The First BTK Inhibitor for Follicular Lymphoma
A new treatment regimen that includes a Bruton’s tyrosine kinase inhibitor was approved for follicular lymphoma.
The U.S. Food and Drug Administration (FDA) has granted accelerated approval to zanubrutinib (Brukinsa) in combination with obinutuzumab (Gazyva) for patients with relapsed or refractory follicular lymphoma who have received at least two prior lines of systemic therapy.
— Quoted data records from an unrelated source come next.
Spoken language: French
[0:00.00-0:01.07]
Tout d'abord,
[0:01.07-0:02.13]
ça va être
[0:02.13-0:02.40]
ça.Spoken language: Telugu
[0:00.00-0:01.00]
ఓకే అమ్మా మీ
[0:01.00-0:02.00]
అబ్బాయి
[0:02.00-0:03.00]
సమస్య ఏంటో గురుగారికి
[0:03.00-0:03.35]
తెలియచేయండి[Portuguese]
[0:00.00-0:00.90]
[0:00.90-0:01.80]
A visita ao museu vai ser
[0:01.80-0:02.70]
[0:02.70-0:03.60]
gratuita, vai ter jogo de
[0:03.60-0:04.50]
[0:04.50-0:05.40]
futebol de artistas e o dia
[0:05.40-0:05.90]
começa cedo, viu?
Zanubrutinib is an inhibitor of Bruton’s tyrosine kinase (BTK), which is involved in B-cell activation. In many cases of follicular lymphoma, which arises from malignant B cells, BTK mutations lead to tumor-promoting signaling downstream of the B-cell receptor. Zanubrutinib is the first BTK inhibitor to be approved for follicular lymphoma.
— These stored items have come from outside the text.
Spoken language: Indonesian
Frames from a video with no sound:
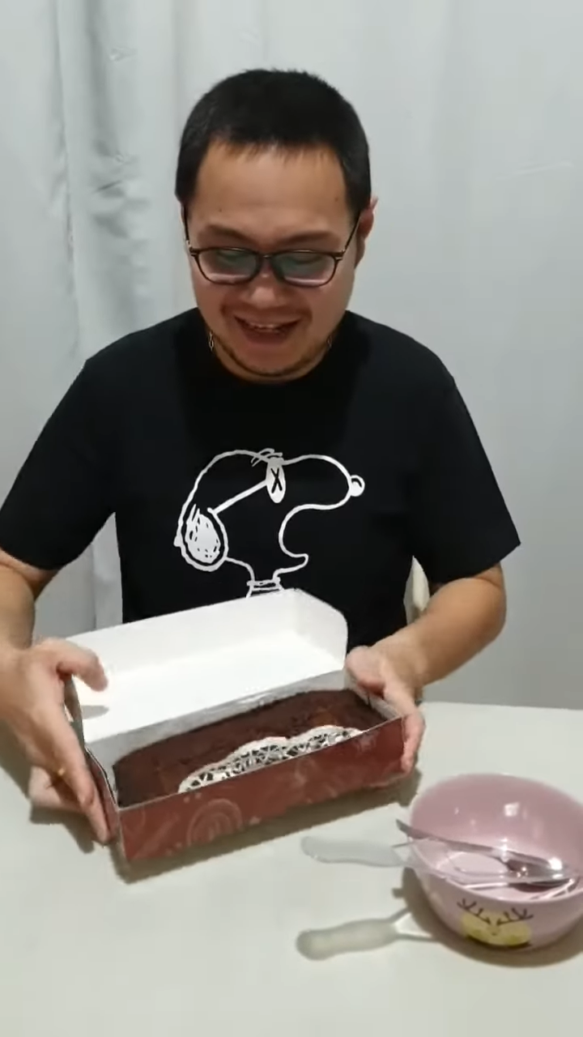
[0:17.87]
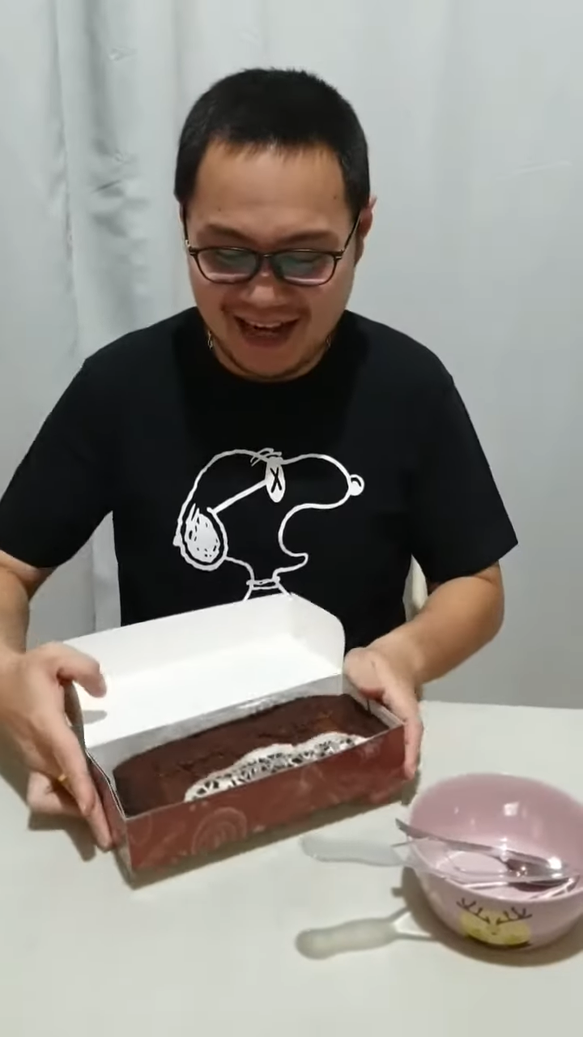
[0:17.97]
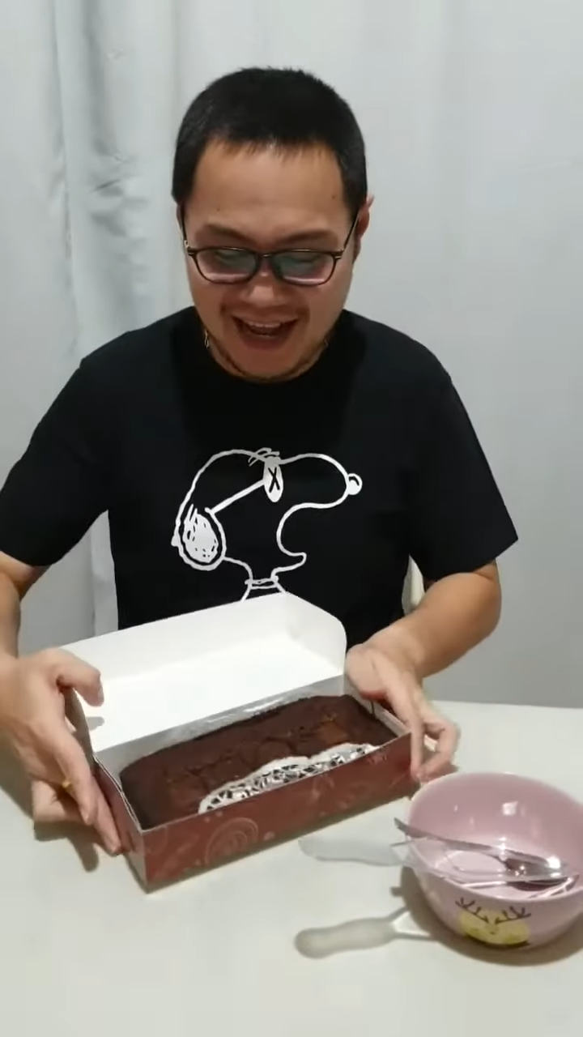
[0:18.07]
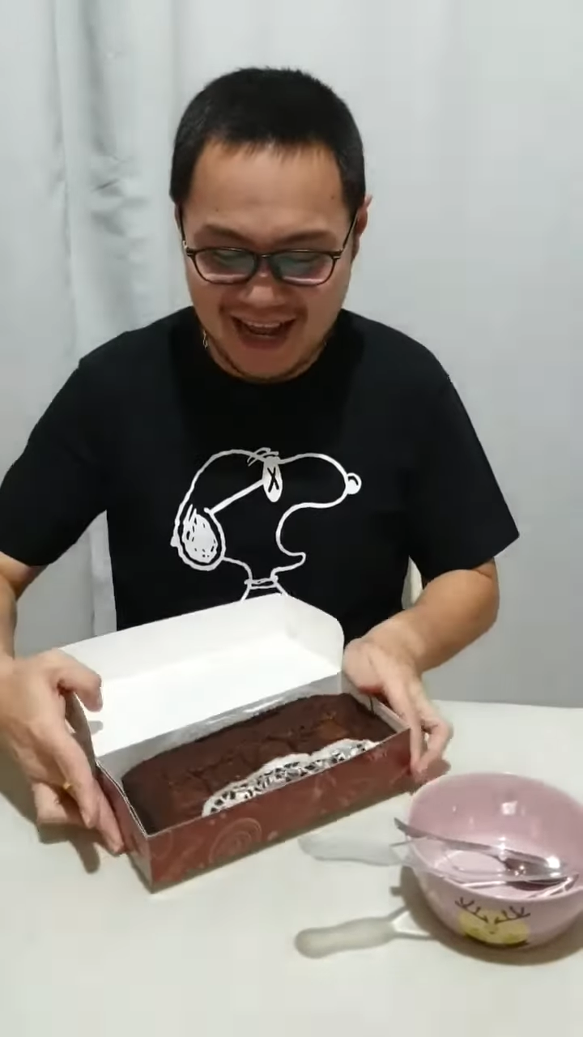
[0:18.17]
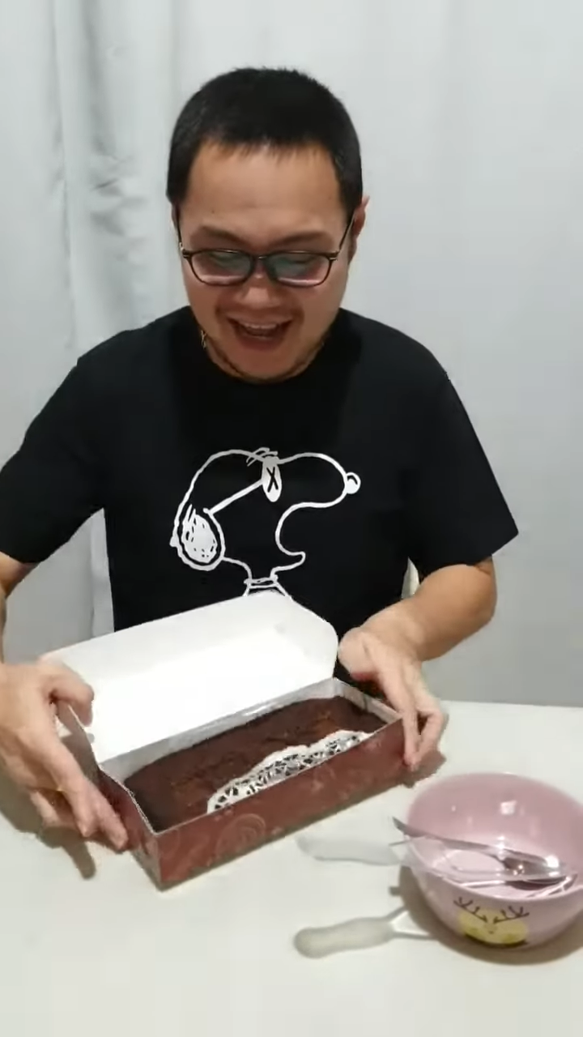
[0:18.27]

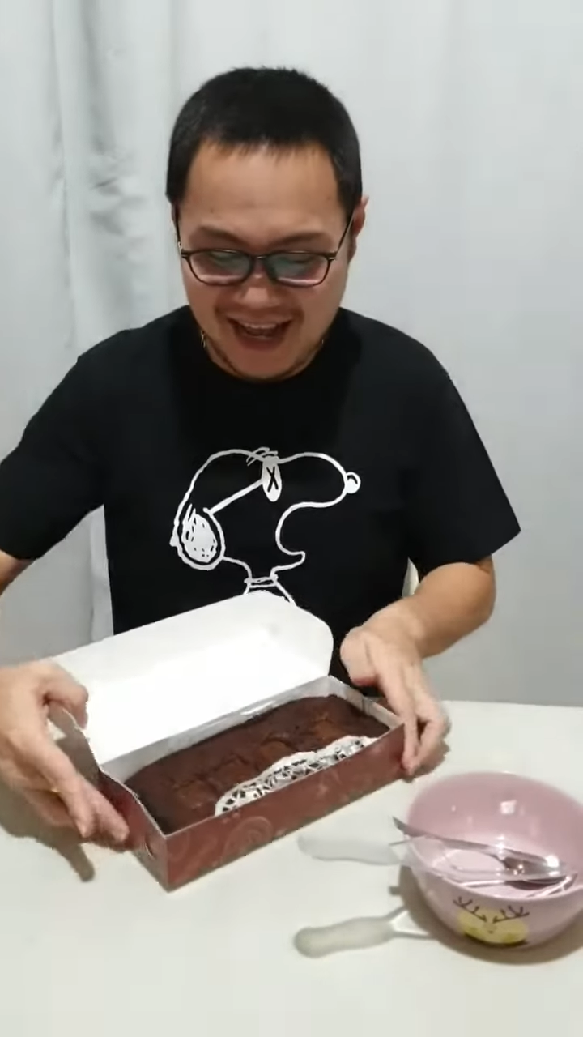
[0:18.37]
Nah,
Obinutuzumab is an antibody that binds to CD20, a protein on the surface of B cells that is often found at higher levels on follicular lymphoma cells. Binding of obinutuzumab to CD20 triggers cell death. Obinutuzumab is also approved as part of treatment regimens for the first- and second-line treatment of certain patients with follicular lymphoma.
The approval of zanubrutinib plus obinutuzumab is based on results from ROSEWOOD, an open-label, multicenter, randomized, phase II clinical trial. The trial enrolled 217 adult patients with relapsed or refractory follicular lymphoma who had previously received two or more lines of systemic therapy. Patients were randomly assigned (2:1) to receive either zanubrutinib plus obinutuzumab or obinutuzumab alone.
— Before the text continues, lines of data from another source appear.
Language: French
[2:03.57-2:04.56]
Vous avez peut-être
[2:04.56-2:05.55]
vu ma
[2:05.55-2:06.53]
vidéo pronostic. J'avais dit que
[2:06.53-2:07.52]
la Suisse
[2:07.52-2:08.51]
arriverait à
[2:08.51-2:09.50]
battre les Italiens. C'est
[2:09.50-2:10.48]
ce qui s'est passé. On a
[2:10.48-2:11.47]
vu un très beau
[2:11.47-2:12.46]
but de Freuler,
Sixty-nine percent of patients treated with zanubrutinib plus obinutuzumab experienced treatment responses, in contrast to 46% of patients treated with obinutuzumab alone. After a median follow-up of 19 months, patients who received zanubrutinib plus obinutuzumab had a longer median duration of response (not reached) compared with those who received obinutuzumab alone (14 months).
The recommended dosage for zanubrutinib is 160 mg twice per day or 320 mg once per day until disease progression or unacceptable toxicity. The recommended dosage for obinutuzumab is 1,000 mg for six 28-day cycles (on days 1, 8, and 15 of cycle 1 and on day 1 of cycles 2-6) and then every two months for a maximum of two years in patients with stable disease or a complete or partial response.
The prescribing information for obinutuzumab includes a boxed warning for potentially life-threatening hepatitis B virus reactivation and progressive multifocal leukoencephalopathy.
Follicular lymphoma is a slow-growing type of non-Hodgkin lymphoma. According to federal statistics, it was estimated that follicular lymphoma was diagnosed at a rate of 2.5 cases per 100,00 individuals each year between 2016 and 2020. It was estimated that 0.4 deaths per 100,000 individuals occurred each year between 2017 and 2021.
The FDA rendered its decision on March 7, 2024. Accelerated approval means that continued approval may be contingent upon a confirmatory trial.